Alternative Keyboard: may include enlarged, reduced, varied key placement, one-handed, Braille, or any other device for entering text on a computer.
Augmentative Communication: any device (electronic or otherwise) to enhance communication for a person.
Braille Embosser: a printer for producing Braille output either manually or when connected to a computer. When printing standard text from a computer, it must first be translated into Braille.
Environmental Control Unit: any type of device that an individual may use to control their environment (lights, appliances, TV, telephone, etc). This may include anything from simple reachers or sticks to computers and voice-activated electronic systems.
FM Loop System: a local wireless broadcast system that consists of a microphone and transmitter for the speaker and "walkman-like" receivers with headphones for listeners with hearing impairments or attention disorders.
High Tech: use of devices requiring use of power such as computers, communication devices, and augmentative communication devices.
Individual Family Service Plan (IFSP): the written document which defines the early intervention services provided to the child and family. The program is designed to meet the needs of the child and the family, and is based on family-identified priorities.
Individualized Education Program (IEP): a written plan, specifying instructional goals and any special education and related services a student may need, which must be written and reviewed annually. Included are (1) the present educational levels of the student; (2) a statement of annual goals, including short-term objectives; (3) a statement of specific services, if needed; (4) the programs; (5) the date when special services are to begin and the expected duration of these services; and (6) the tests and other requirements or information used to gauge the student's progress to determine if the instructional objectives are being met.
Keyboard Alternatives: large keyboards, one handed keyboards, ergonomic keyboards, virtual keyboards, big keys, split keyboards, . . . a device for inputting text and commands to a computer.
Keyguard: a plexiglass or other cover for a keyboard with holes for the individual keys. It allows more precise selection of keys for an individual with fine motor difficulties.
Low Tech: indicates use of low cost non-electronic solutions.
Mouse Alternatives: pointing devices used to operate personal computers. Examples include track ball, touch screen, touch pad, joystick, head tracking, mouse keys.
Screen Reader: software for the visually impaired that reads aloud information on a computer monitor using a speech synthesizer.
Speech Synthesizer: computer generated speech.
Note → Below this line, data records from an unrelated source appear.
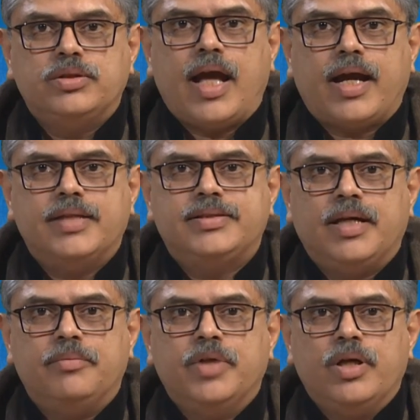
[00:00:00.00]

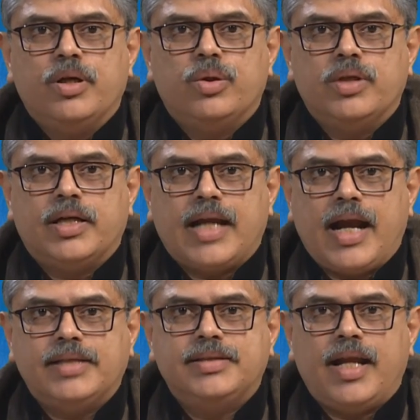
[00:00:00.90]
accustomed to the
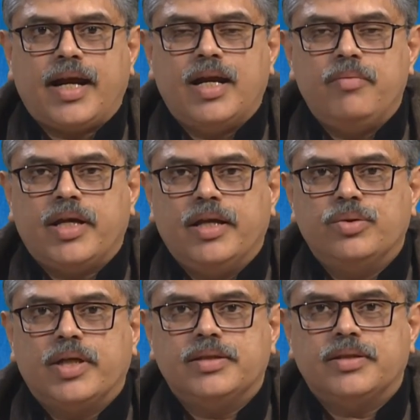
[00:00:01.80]
traditional academic
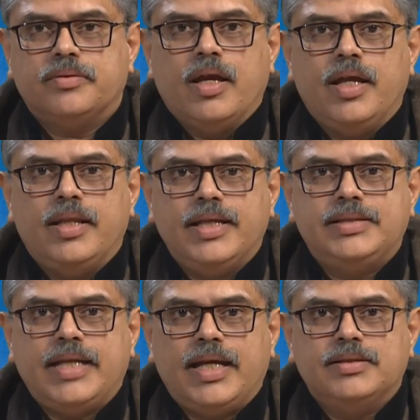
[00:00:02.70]
education. In this
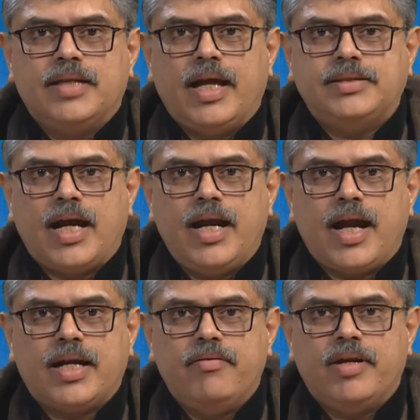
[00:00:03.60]
sense, HRD
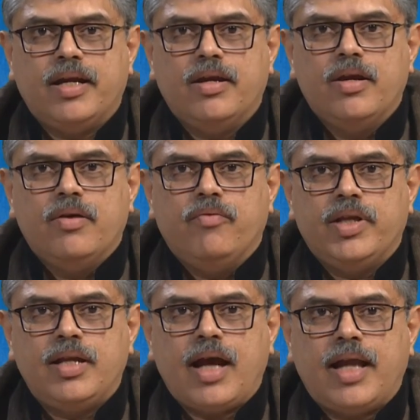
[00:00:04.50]
activity
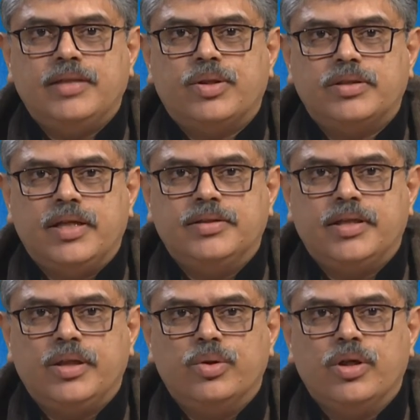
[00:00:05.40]
within higher education
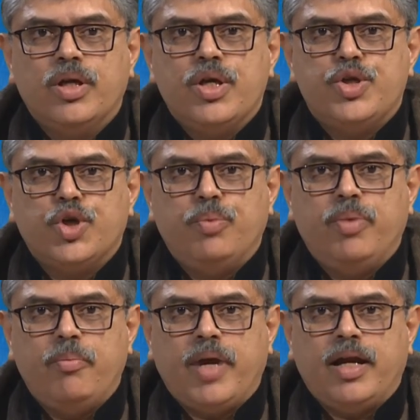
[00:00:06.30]
institute should be
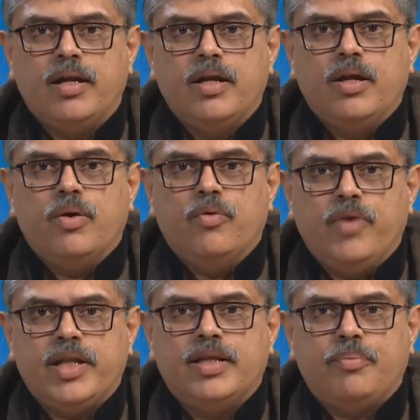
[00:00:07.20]
made
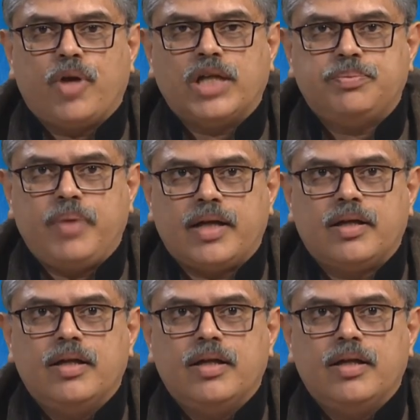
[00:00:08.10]
with the prospect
Speech Recognition Software: software that allows for dictating of text, and controlling the computer using voice commands.
Switch Access: use of a device such a Puff n Sip switch, or JellyBean switch. Switches may be controlled by anatomical sites (head, hand, toe, eye, breath, etc.) to operate any type of computer, communication or environmental control device.
TDD: a text telephone used for communicating in typed text over a phone line. A TDD has a keyboard and text display or small printer. Both parties who are communicating over a phone line must have TDDs.
Touch Window: a computer input device that uses a touch-sensitive transparent window placed on the computer screen. It performs mouse functions with a finger or stylus directly on the screen.
Trackball: another replacement for the mouse pointing device that uses a rolling ball to perform mouse movements.
Tutorial: teaches concepts, presents information as opposed to simple drill and practice.
Voice Recognition: computer software and microphone that allows input and control with voice commands.
Word Prediction: productivity software that increases typing speed for one-finger typists and others by predicting and choosing complete words.
Word Processor: software for inputting and formatting text.
User: person using a computer.
Utility: software for adding function or performing housekeeping tasks on a computer.